**Your task:** Please copy, exactly as written, the span from the first line below to the line that contains "[0:17.00-0:18.00]", including both, and skip the pictures.

**Records shown:**
_ _ _
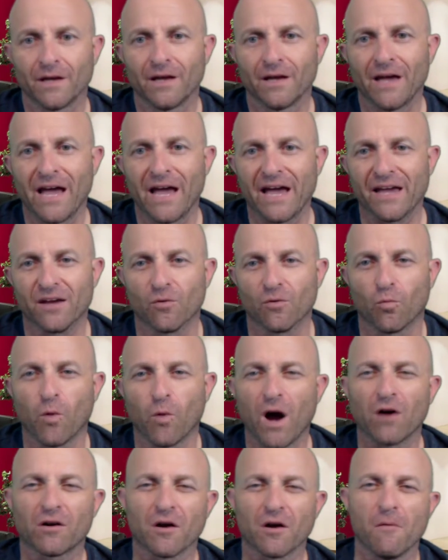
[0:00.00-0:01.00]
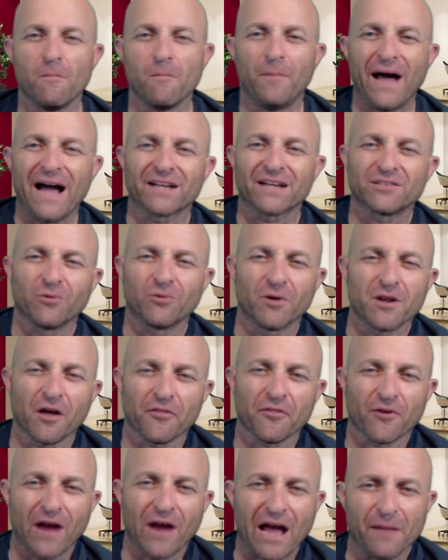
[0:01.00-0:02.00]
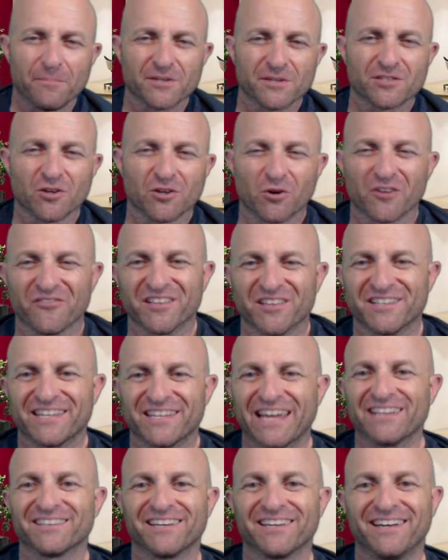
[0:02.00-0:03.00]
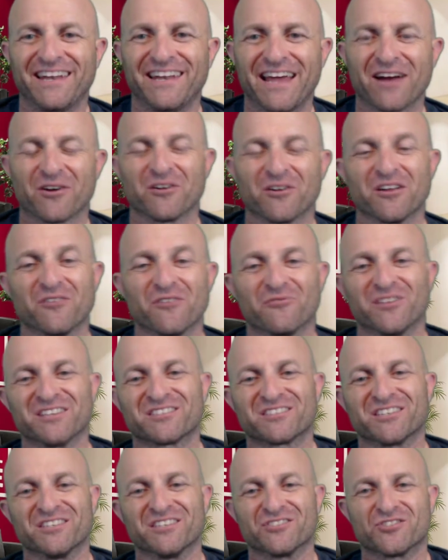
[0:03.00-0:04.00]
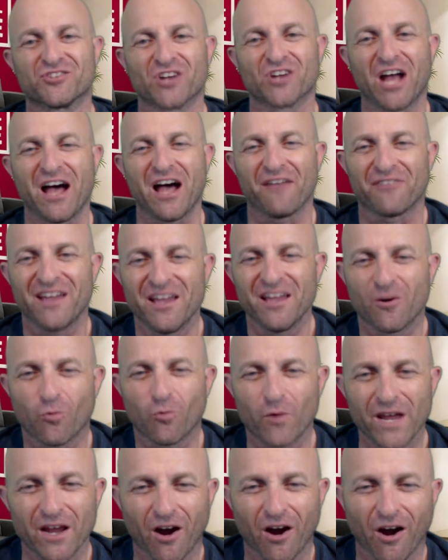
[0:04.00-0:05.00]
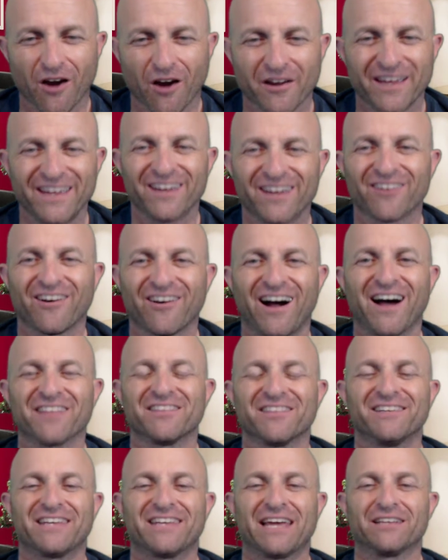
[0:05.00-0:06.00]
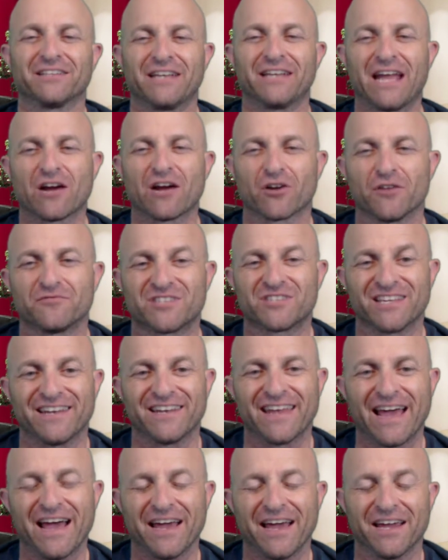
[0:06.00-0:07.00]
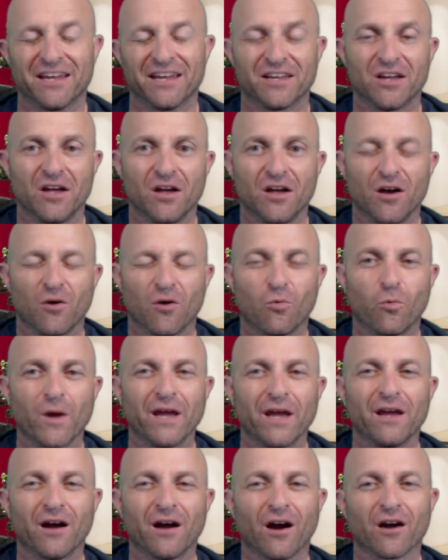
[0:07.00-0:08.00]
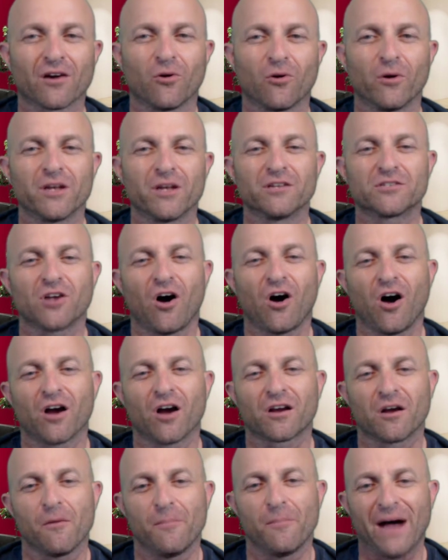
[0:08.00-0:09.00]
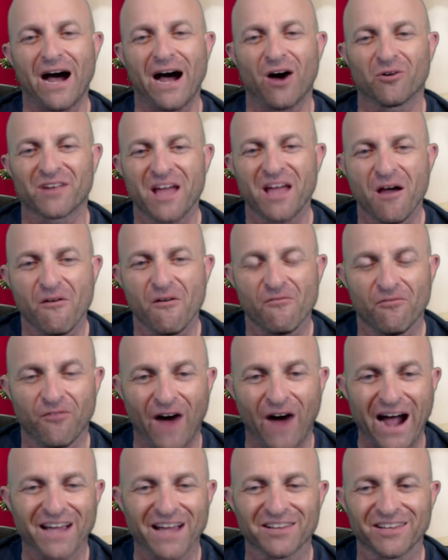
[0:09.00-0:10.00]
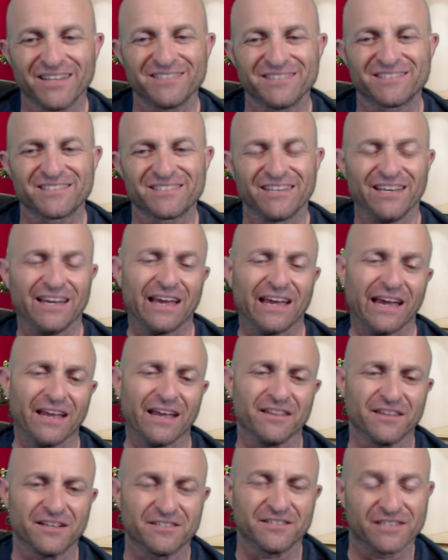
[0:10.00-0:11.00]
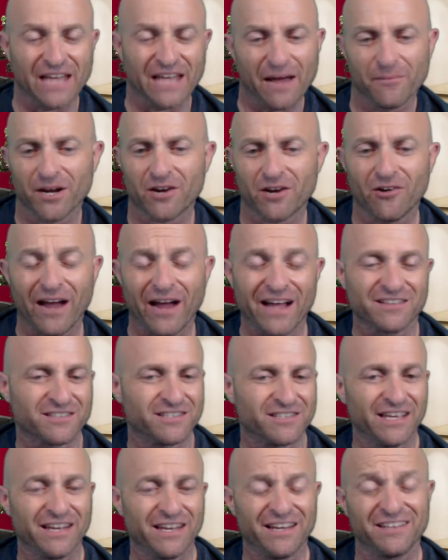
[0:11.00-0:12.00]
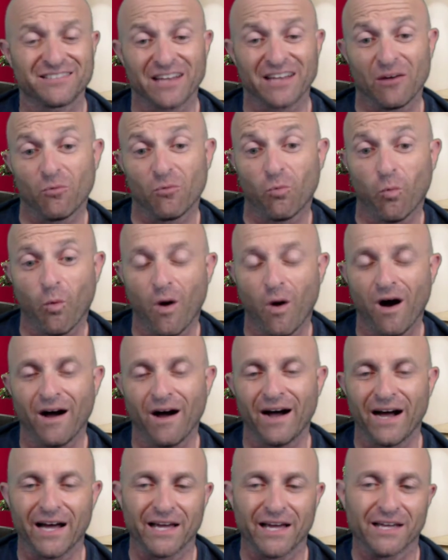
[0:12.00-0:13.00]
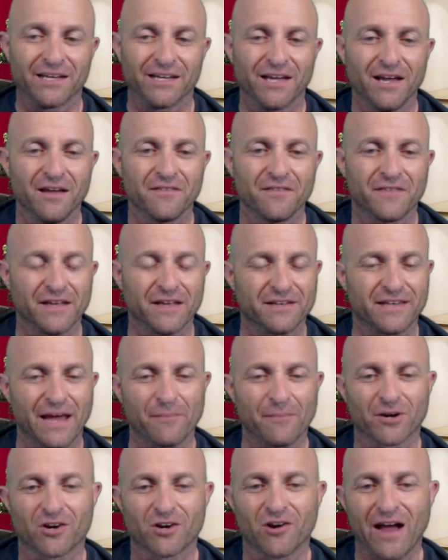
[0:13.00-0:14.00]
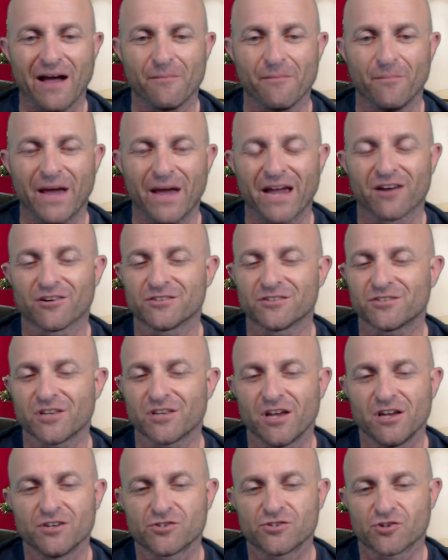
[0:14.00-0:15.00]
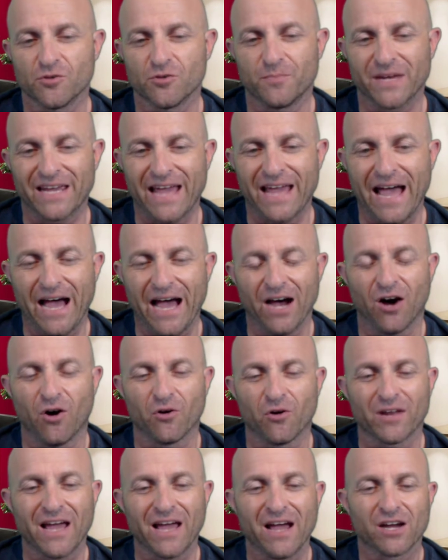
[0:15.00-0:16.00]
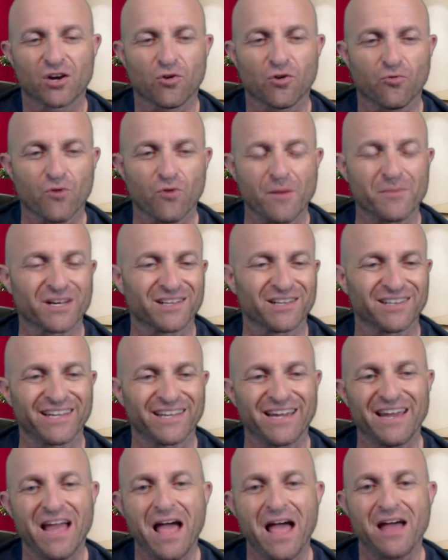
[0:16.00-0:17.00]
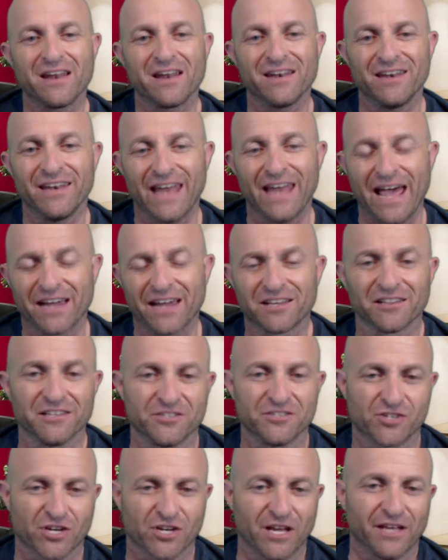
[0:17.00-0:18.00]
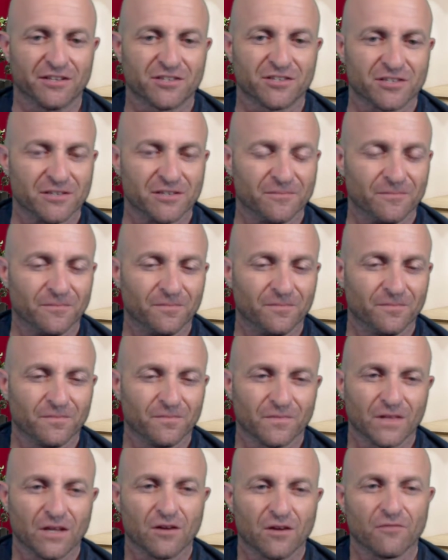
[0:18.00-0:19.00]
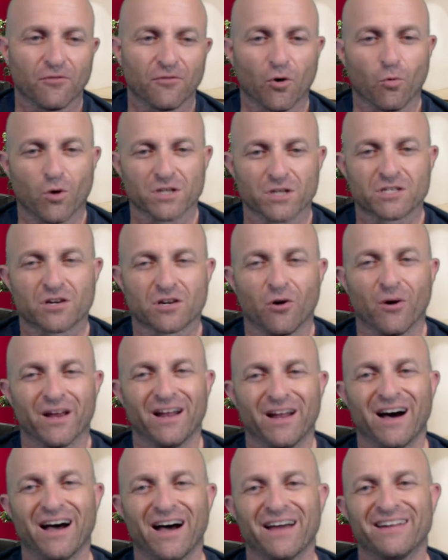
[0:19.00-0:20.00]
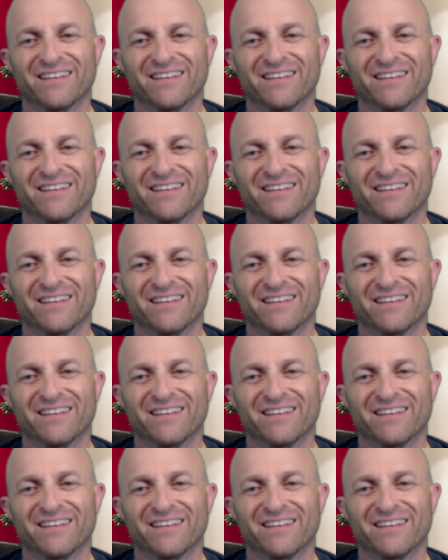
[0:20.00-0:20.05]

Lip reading: Hey, and welcome back to another episode of the Daily Narrative. This is Jeff. We are here on the Daily Narrative today. We are going to talk about violence in the Democrat cities and why the Democrat mayors should be held criminally negligent for what's going on.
_ _ _
**Solution for this problem:**
[0:00.00-0:01.00]
[0:01.00-0:02.00]
[0:02.00-0:03.00]
[0:03.00-0:04.00]
[0:04.00-0:05.00]
[0:05.00-0:06.00]
[0:06.00-0:07.00]
[0:07.00-0:08.00]
[0:08.00-0:09.00]
[0:09.00-0:10.00]
[0:10.00-0:11.00]
[0:11.00-0:12.00]
[0:12.00-0:13.00]
[0:13.00-0:14.00]
[0:14.00-0:15.00]
[0:15.00-0:16.00]
[0:16.00-0:17.00]
[0:17.00-0:18.00]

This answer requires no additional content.